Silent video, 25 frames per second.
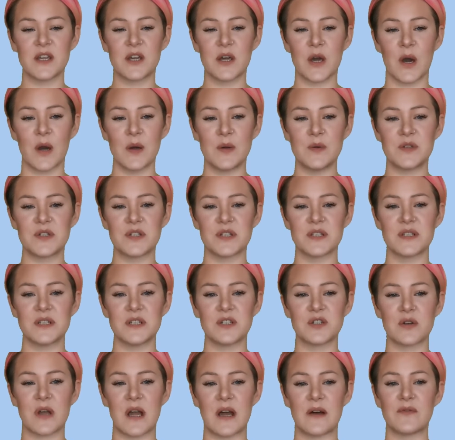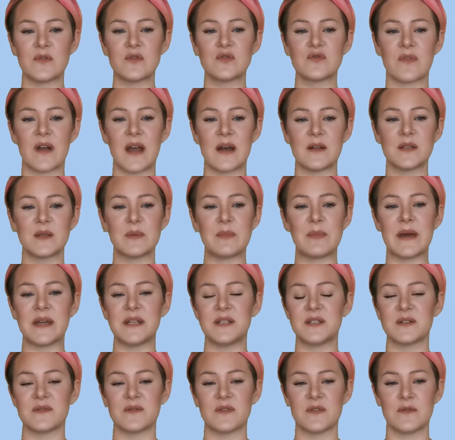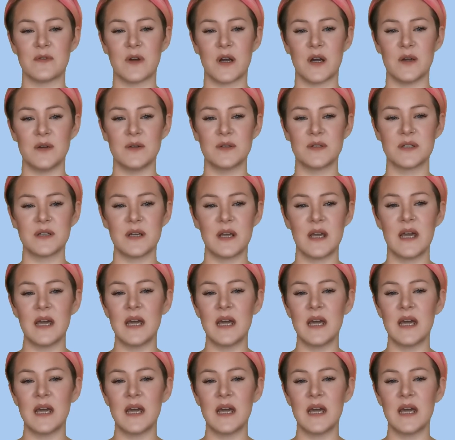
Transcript: the coach as it travelled round the bend of the road,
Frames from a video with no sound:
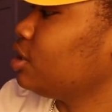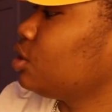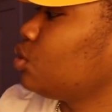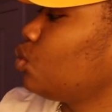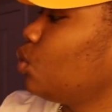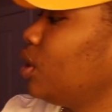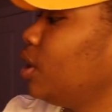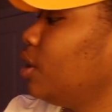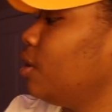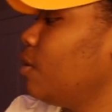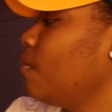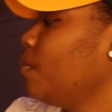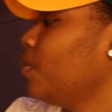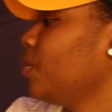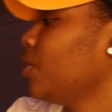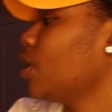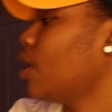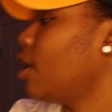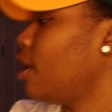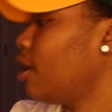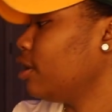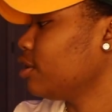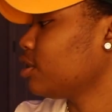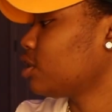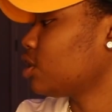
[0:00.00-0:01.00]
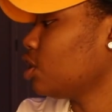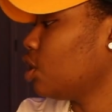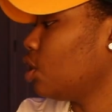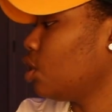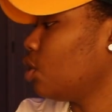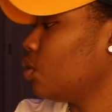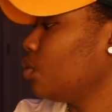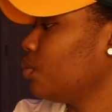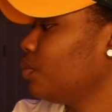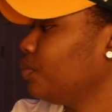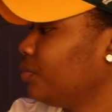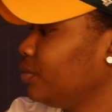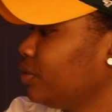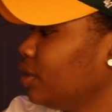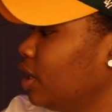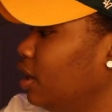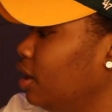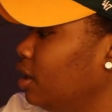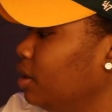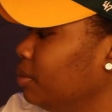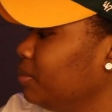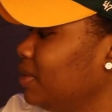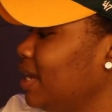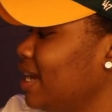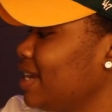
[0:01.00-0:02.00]
as well. Also,
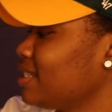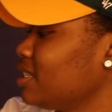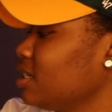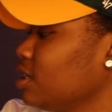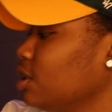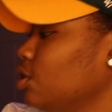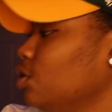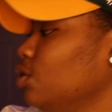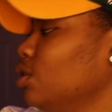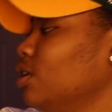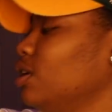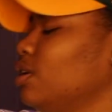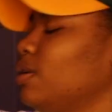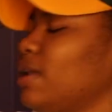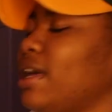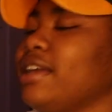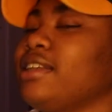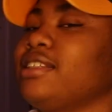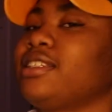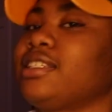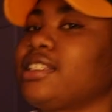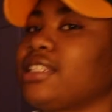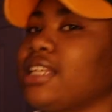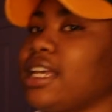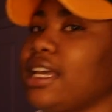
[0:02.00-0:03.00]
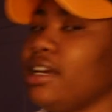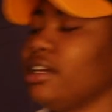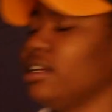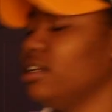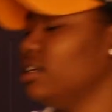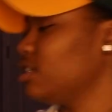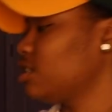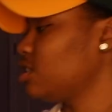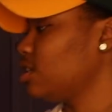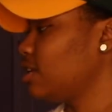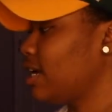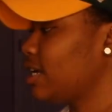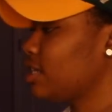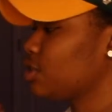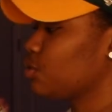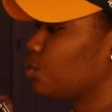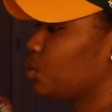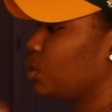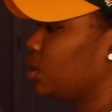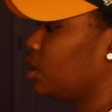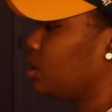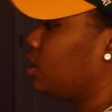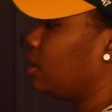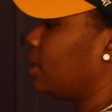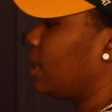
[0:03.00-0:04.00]
that's including like scaling. So that's
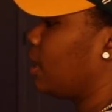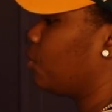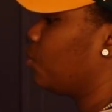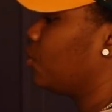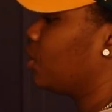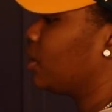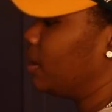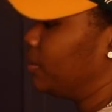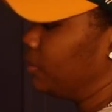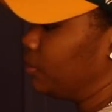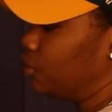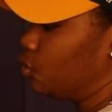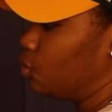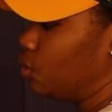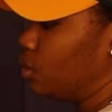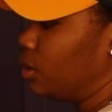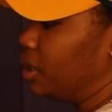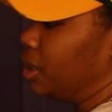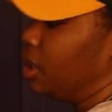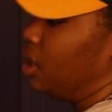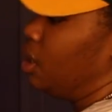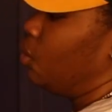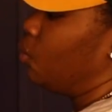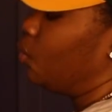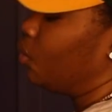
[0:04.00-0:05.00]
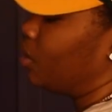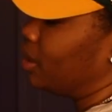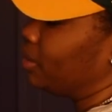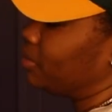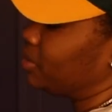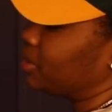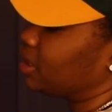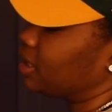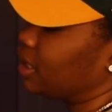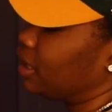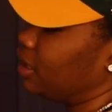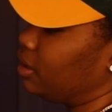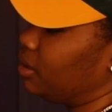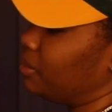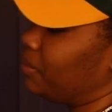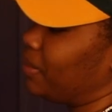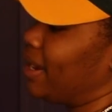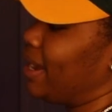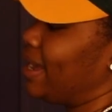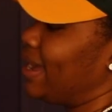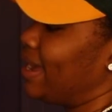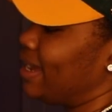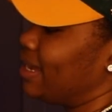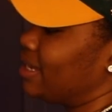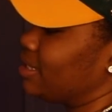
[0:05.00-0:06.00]
really like what I'm doing when I'm scaling
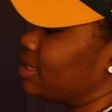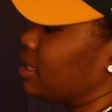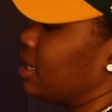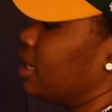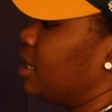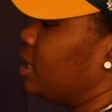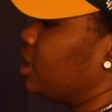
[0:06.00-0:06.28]
my ads.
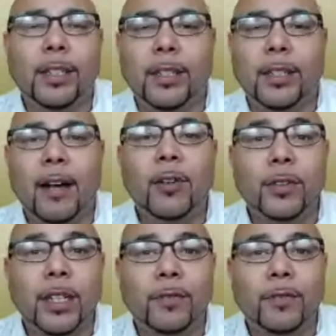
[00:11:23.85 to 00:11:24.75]

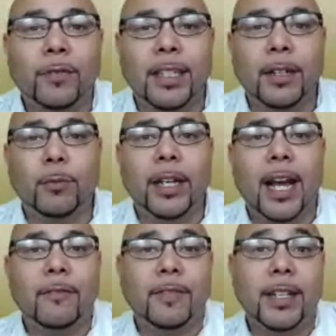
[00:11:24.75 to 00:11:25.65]
that when we have
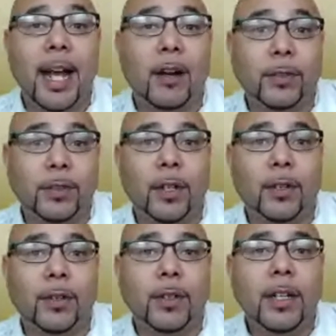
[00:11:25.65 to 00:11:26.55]
low self-esteem, we
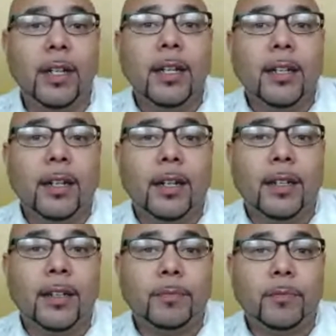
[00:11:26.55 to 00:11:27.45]
have doubt.
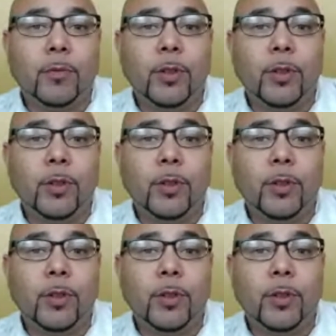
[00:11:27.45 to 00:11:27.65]
So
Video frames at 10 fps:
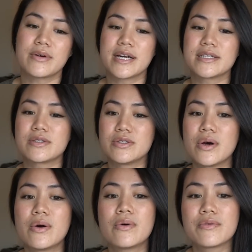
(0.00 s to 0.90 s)
you guys
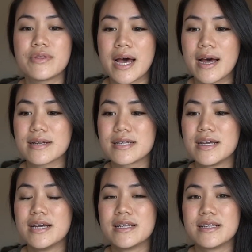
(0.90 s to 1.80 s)
know that
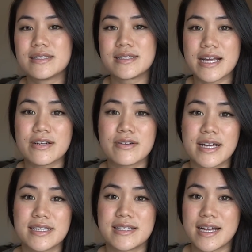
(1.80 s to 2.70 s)

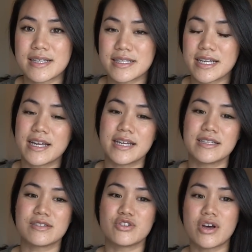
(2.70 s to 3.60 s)
standardized testing
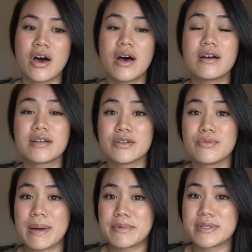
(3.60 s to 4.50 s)
is not a good
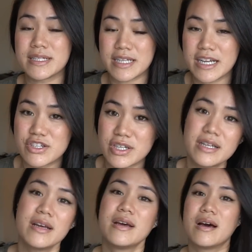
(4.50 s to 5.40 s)
representation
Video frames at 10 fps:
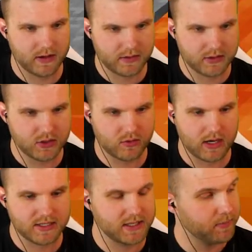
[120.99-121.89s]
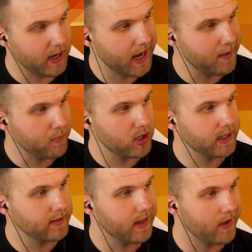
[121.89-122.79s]
Nothing too crazy, but I am
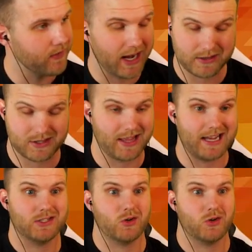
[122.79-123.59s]
burning in lava now, so that's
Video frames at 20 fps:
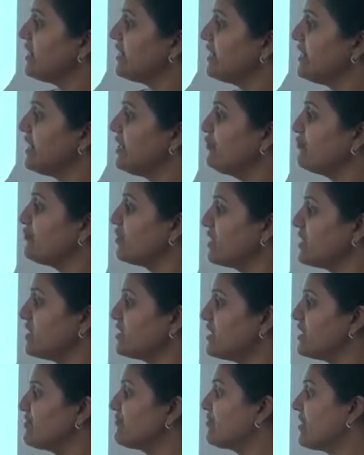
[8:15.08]

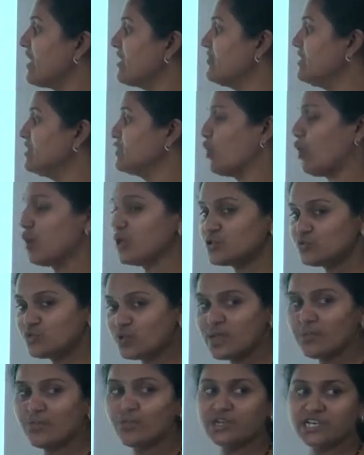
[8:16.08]
D105 is also
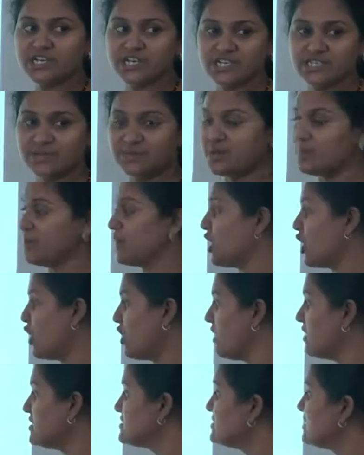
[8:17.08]
a Boolean algebra
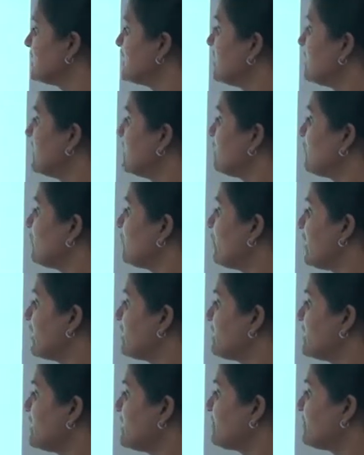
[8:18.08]
because
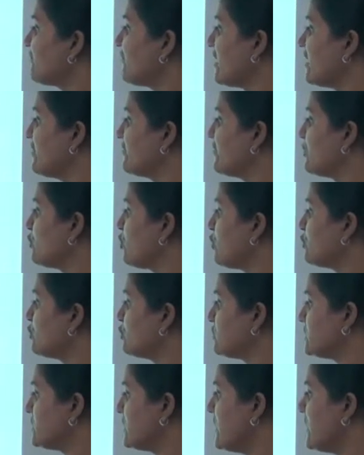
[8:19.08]
105 equal
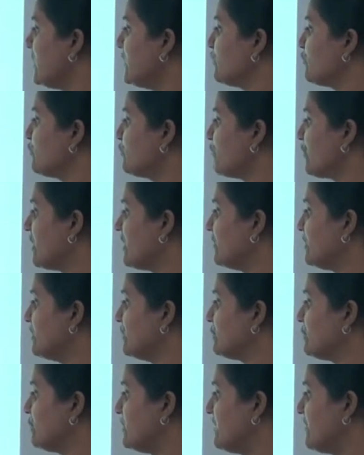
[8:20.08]
to 3 into 5
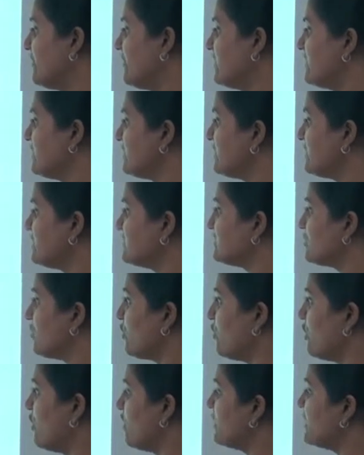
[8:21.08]
into 11. These
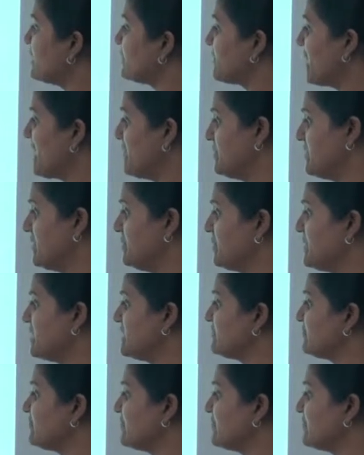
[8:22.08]
all are prime numbers.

→ **Task details**
Please give again only those lines that run from the one containing "[00:11:25.65 to 00:11:26.55]" through the final line of the listing, both included, exactly as written and without pictures.

→ **Reply to the exercise**
[00:11:25.65 to 00:11:26.55]
low self-esteem, we
[00:11:26.55 to 00:11:27.45]
have doubt.
[00:11:27.45 to 00:11:27.65]
So
Video frames at 10 fps:
(0.00 s to 0.90 s)
you guys
(0.90 s to 1.80 s)
know that
(1.80 s to 2.70 s)

(2.70 s to 3.60 s)
standardized testing
(3.60 s to 4.50 s)
is not a good
(4.50 s to 5.40 s)
representation
Video frames at 10 fps:
[120.99-121.89s]
[121.89-122.79s]
Nothing too crazy, but I am
[122.79-123.59s]
burning in lava now, so that's
Video frames at 20 fps:
[8:15.08]

[8:16.08]
D105 is also
[8:17.08]
a Boolean algebra
[8:18.08]
because
[8:19.08]
105 equal
[8:20.08]
to 3 into 5
[8:21.08]
into 11. These
[8:22.08]
all are prime numbers.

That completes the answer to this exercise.